IA and risk management organizations may not have historically been involved with IT projects for a variety of reasons, such as a lack of system-development experience and perception that such departments are not able to bring value to the table. By utilizing such tools as Val IT and measurement techniques, these departments can now begin to take the proverbial “baby steps” toward fulfilling their role as key stakeholders.

 

An IA department, just beginning its involvement with IT projects, should start by not taking on too many tasks at once. Instead, they should pick one aspect of a project, measure it with a finance, quality or risk metric, and in effect, make it a pilot project from which they can learn.
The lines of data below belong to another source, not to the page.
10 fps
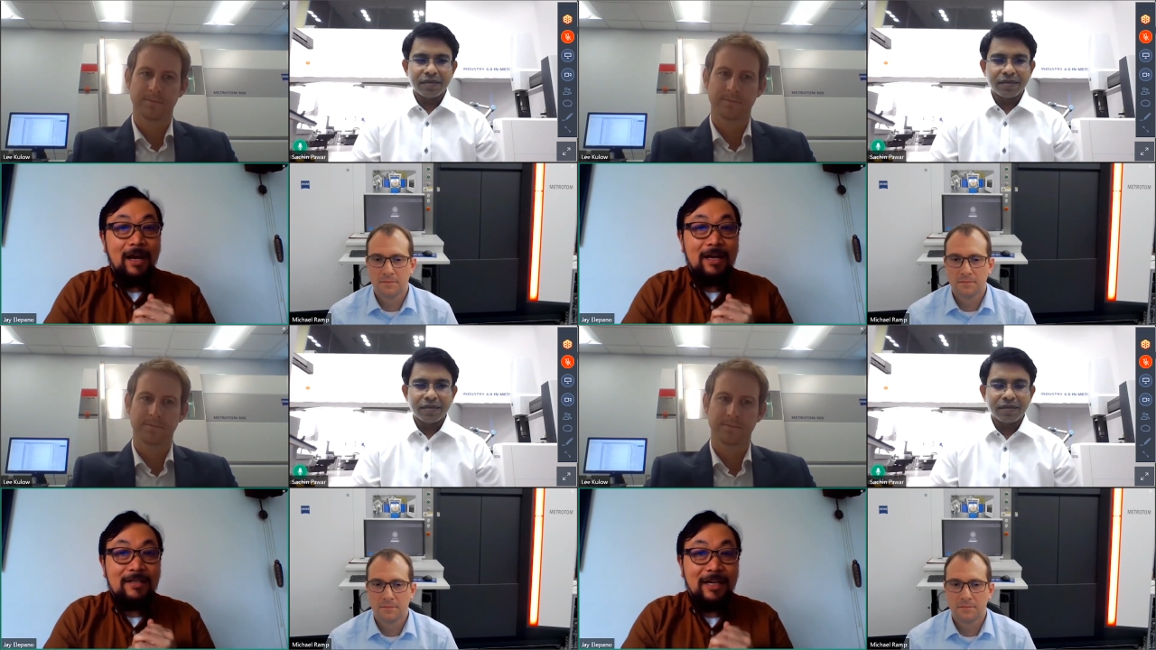
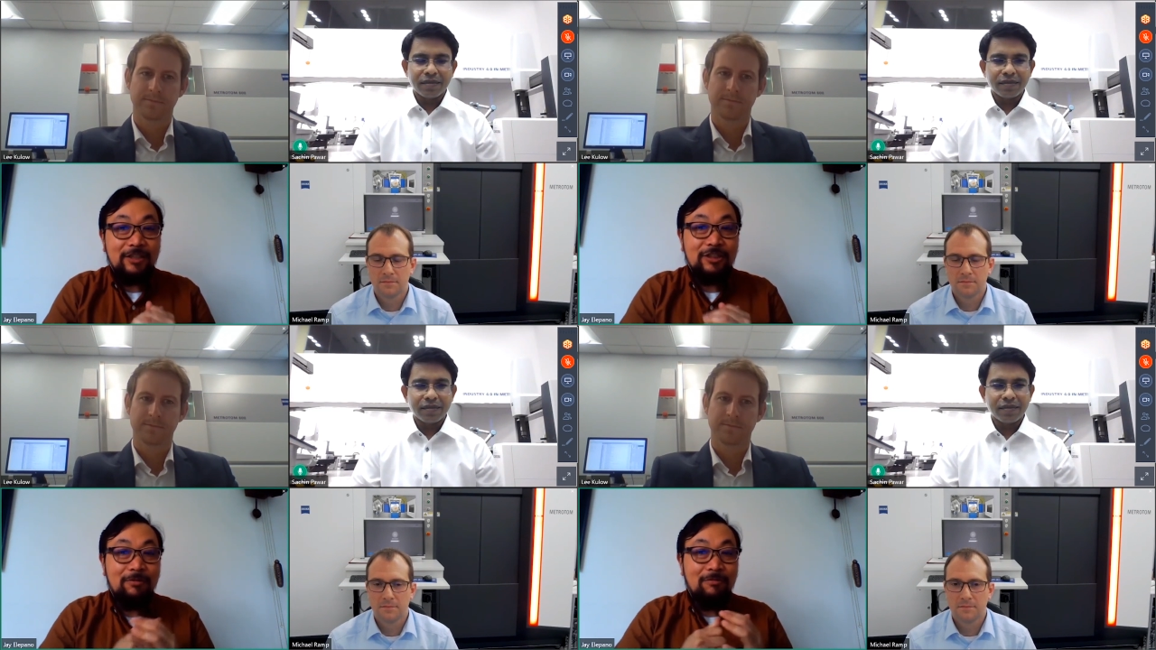Speaker 1: Uh,
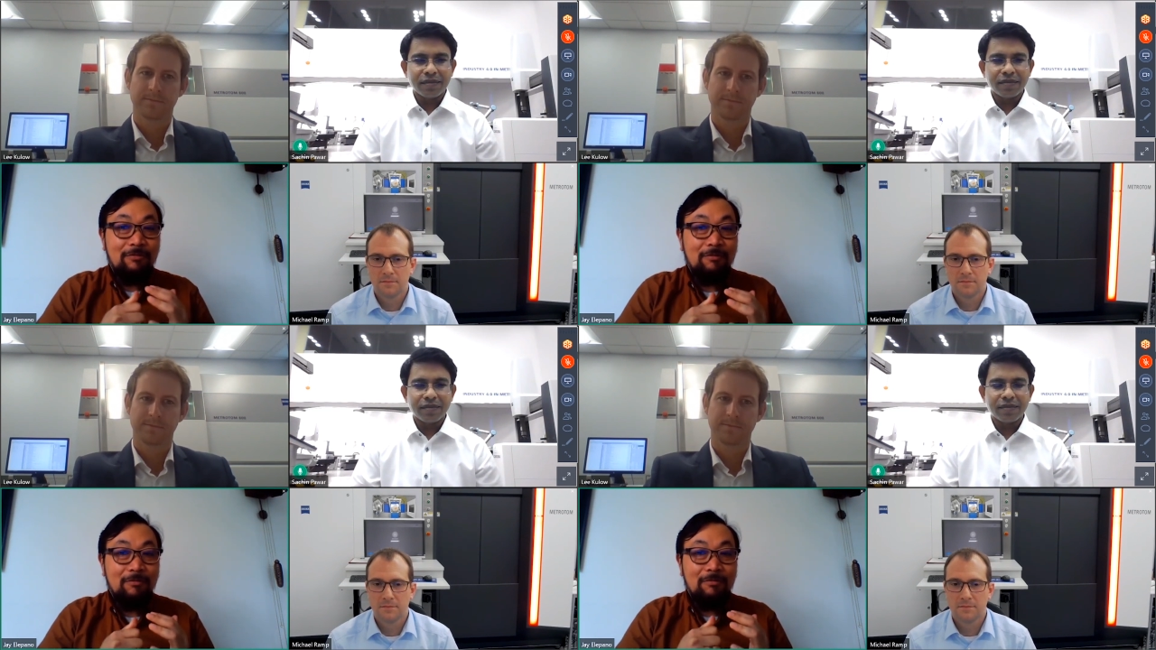Sachin,
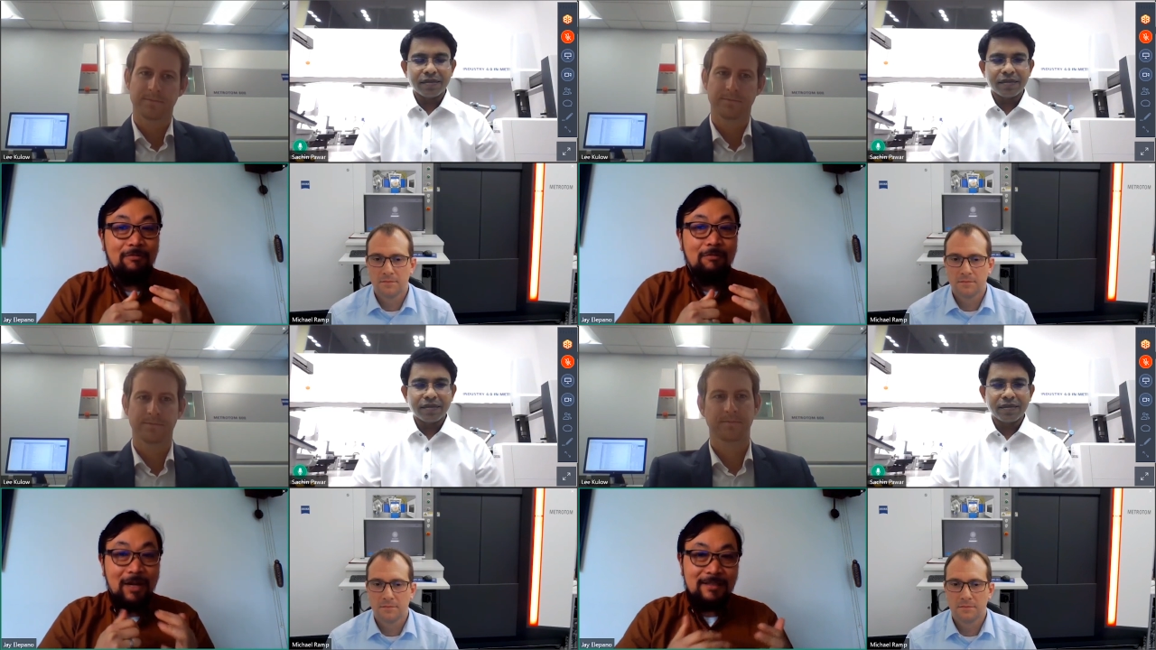
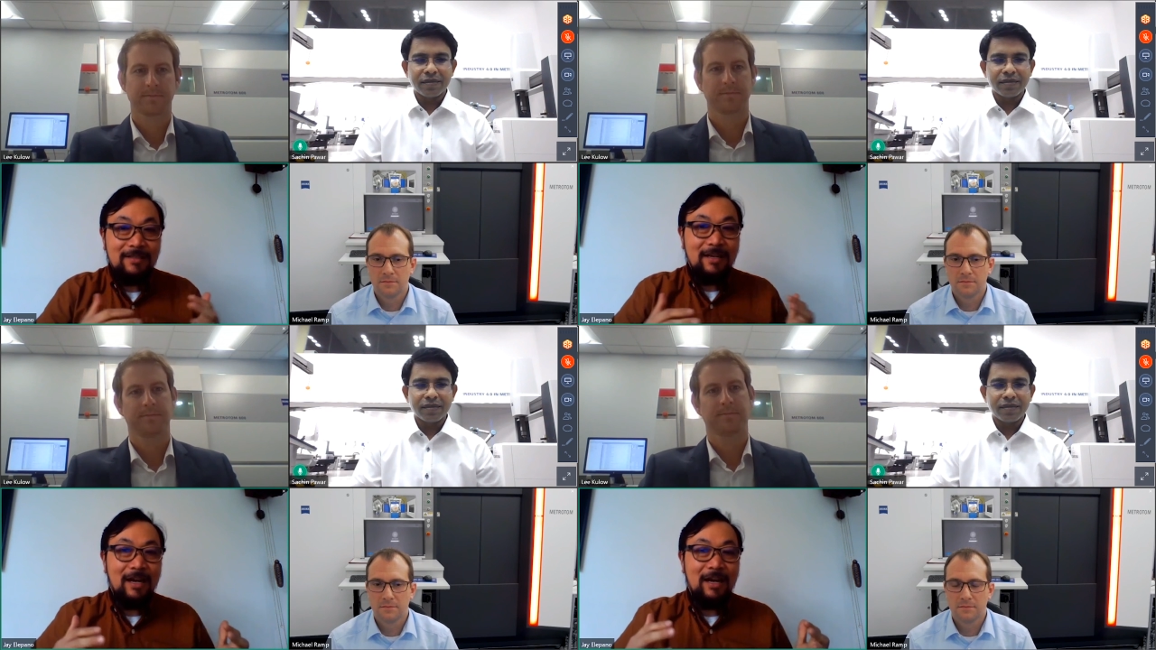
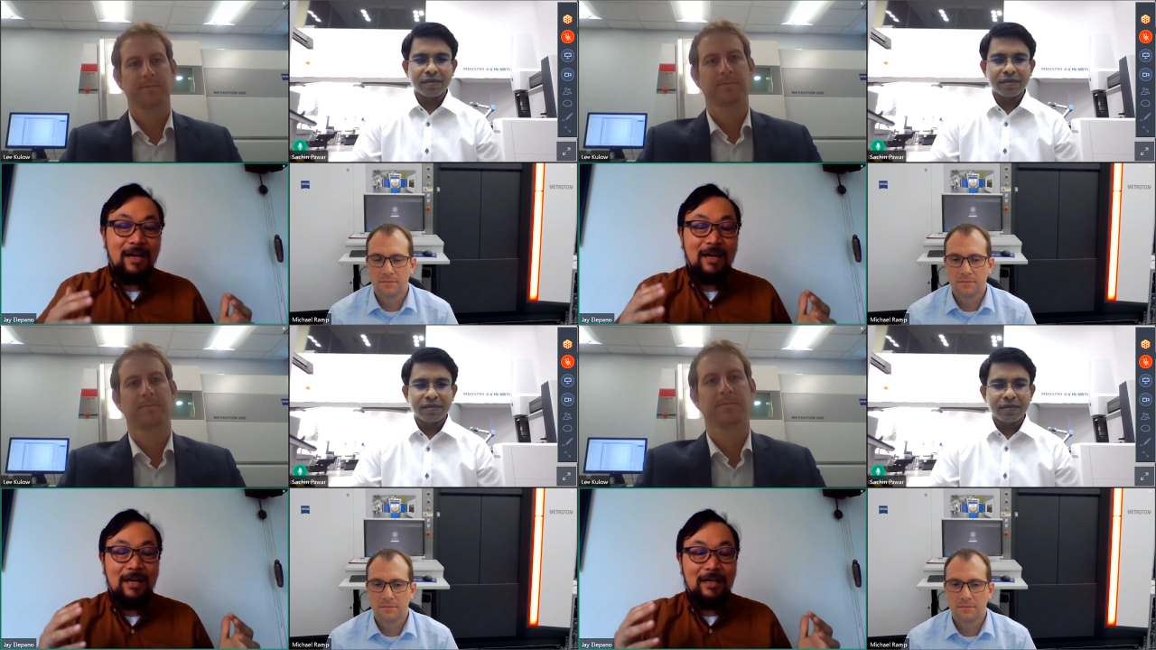what,
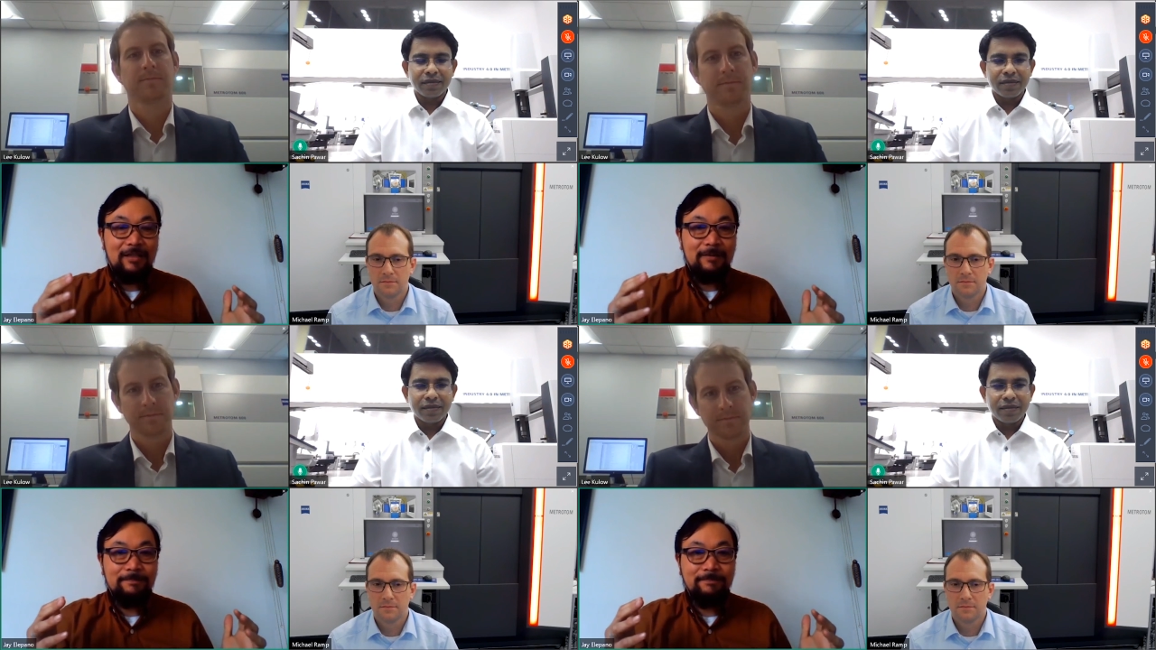
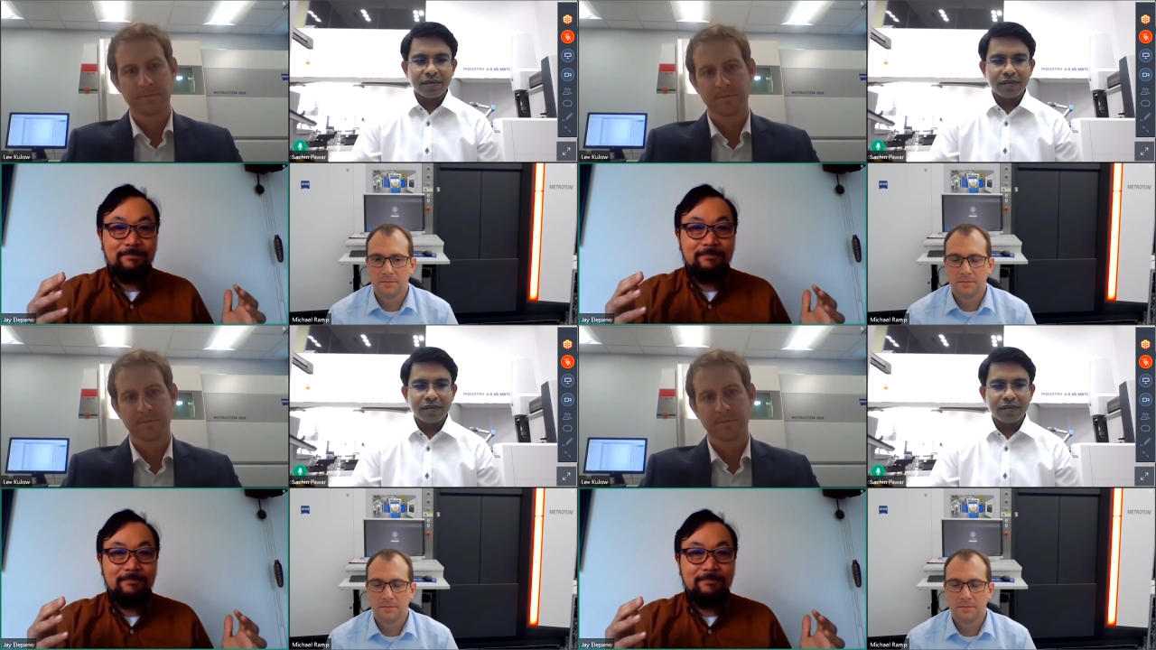uh,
Ideally, they would look at the project schedule, determine where the most risk is located, identify the key milestones and pick a spot to use one of its frameworks. They can then report back to management with what they found “at this point in time,” instead of being intertwined in a complex, multi-year project in their first time out.

 

It is also a good idea for IA to get involved right at the beginning of a project rather than later on. By participating at the start and understanding the business case, resource allocation, project schedule and so on, IA can help head-off many potential issues.

 

Clearly, it is a challenge for business departments without IT experience to become part of an IT process and start poking around. As key stakeholders, they are likely to recognize the costs of not being involved. Whether it is an embarrassing high-profile systems failure or project that implodes after spending millions of dollars, the stakes are too high to stand on the sidelines.